Saturday, November 21, 2009

It's All Downhill With Heli-hiking

View from Table Mountain, Cape Town

Last week there was an article in my local newspaper about a particular branch of glamping called heli-hiking. This involves taking a helicopter up to some scenic outlook, and then making your way back to civilization with a guided hike. If you have to ask how much it costs, you probably can't afford it!

My first reaction to this was to label it "cheating". After all, those who slog their way up the hill to the scenic outlook have earned the view - those who flew up in a helicopter have not!

On the other hand, there are lots of places around the world where people take a cable car or some other mode of transportation up a hill and then wander their way back down. The only difference with heli-hiking is that the location may be more remote or challenging.

Admittedly, I used a similar "cheat" in Cape Town, although the other way around. After slogging our way up the steep, rocky path to the top of Table Mountain, we took the Cable Car back down to the bottom to save our knees (and some time.)

Cable Car on Table Mountain

In the end, everyone has their own limits, and their own idea of how much effort is enjoyable and how much is just suffering for the sake of suffering. The only time I would rail against the heli-hikers is if they start using areas that are popular with regular hikers, and ruin the atmosphere with their noisy flights.
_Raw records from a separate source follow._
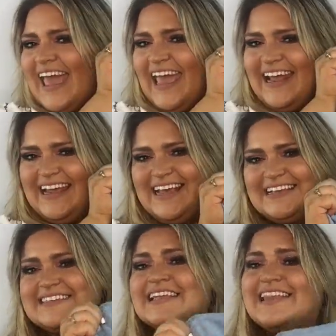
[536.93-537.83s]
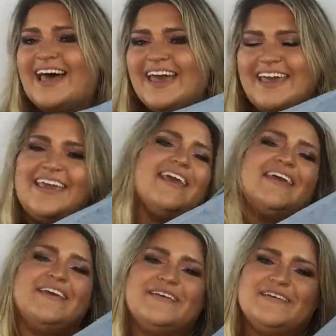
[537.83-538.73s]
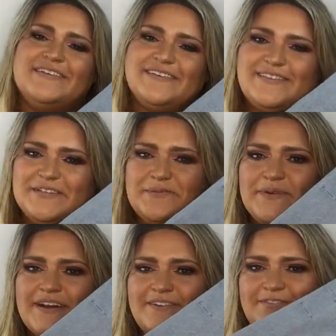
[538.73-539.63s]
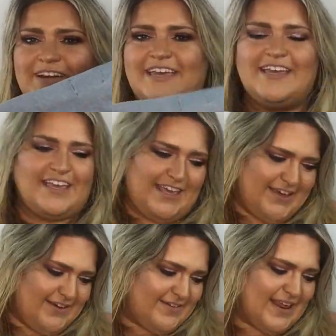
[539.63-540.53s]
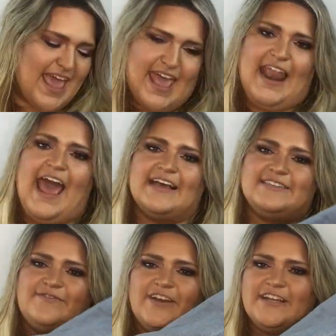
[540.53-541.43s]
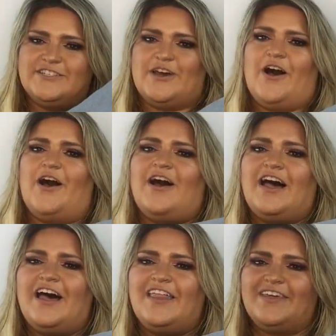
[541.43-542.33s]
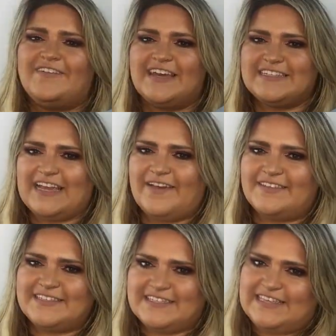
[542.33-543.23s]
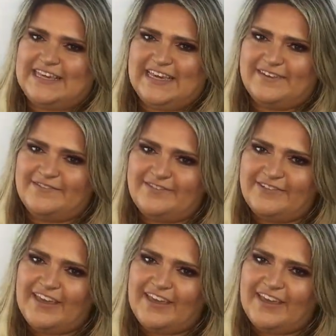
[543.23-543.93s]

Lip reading: It is like super freaking cute. It has Fringe all the way down the sleeve.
Anyone out there been on a heli-hike? I'd be curious to hear what you thought of it. Leave a comment.


Anonymous said...

A group of us went heli-hiking to the Canadain Rockies, actually the Purcell Mountains of British Columbia. We stayed in Banff the night before then travelled through two national parks to the helicopter staging area in a little village probably on very few maps. The helicopter picked us up and took us to this remote casually luxurious mountain lodge. Only 40 of us with over 1000 sq km of mountains and more mountains. Each day the guides divided us up to small groups (usually 6 to 8 people) based on our interests and abilities. One small group of 4 were in their 80's. They went to places they never believed they would see again. It was so insipiring to watch the joy and sparkle in their eyes and faces while being in such wild places. Then there was a family of 18. Grandma picked up the tab. It was if they were all at summer camp, pond swimming, basketball, bocci, ropes course, all after a full day spent exploring in these mountains. Their laughter at dinner drew everyone in to their fold of memory making. We were four girlfriends, celebrating 50!! We had all met working at a ski hill...too many years ago to tell anyone. We spent a day zooming across zip lines in the river valley. The next day on a via ferrata (the first in North America. The mountain guides had gone to Europe to learn from the masters)where we pushed our limits and bonded our friendship more than ever. Then we went for a glacier exploration. It felt like we were in the middle of somewhere no one had ever been before. Our three days felt like we had escaped the day to day for weeks. If you love nature, mountains, places few have ever heard of, you have to go here! Check out

JDS said...

I agree all the way around. I love hiking and wouldn't want to encounter helicopters every time I'm out in the woods, but let's face it, those encounters are never going to be commonplace. If people are enjoying traveling and seeing the world, and helping the local economy by doing so, who cares how they get to where they're going? Those who take time out of their lives to admonish heli-hikers are nothing more than outdoor elitists...and just elitists from all other walks of life, they try to affirm themselves by excluding people who do things differently than them.

Mike said...

Helicopters are great in a lot of circumstances. I know New Zealand's certainly had issues with them becoming a little too invasive in some places, though. If you're going somewhere to get away from that kind of thing, I guess it can be irritating and that's why there are designated "wilderness areas" here within parts of the conservation estate. In such cases there are specific emergency-only rules about aircraft, among other things. These guys ran into that problem in early 2008, and I think might have embarrassed themselves a bit whether they acknowledge it or not.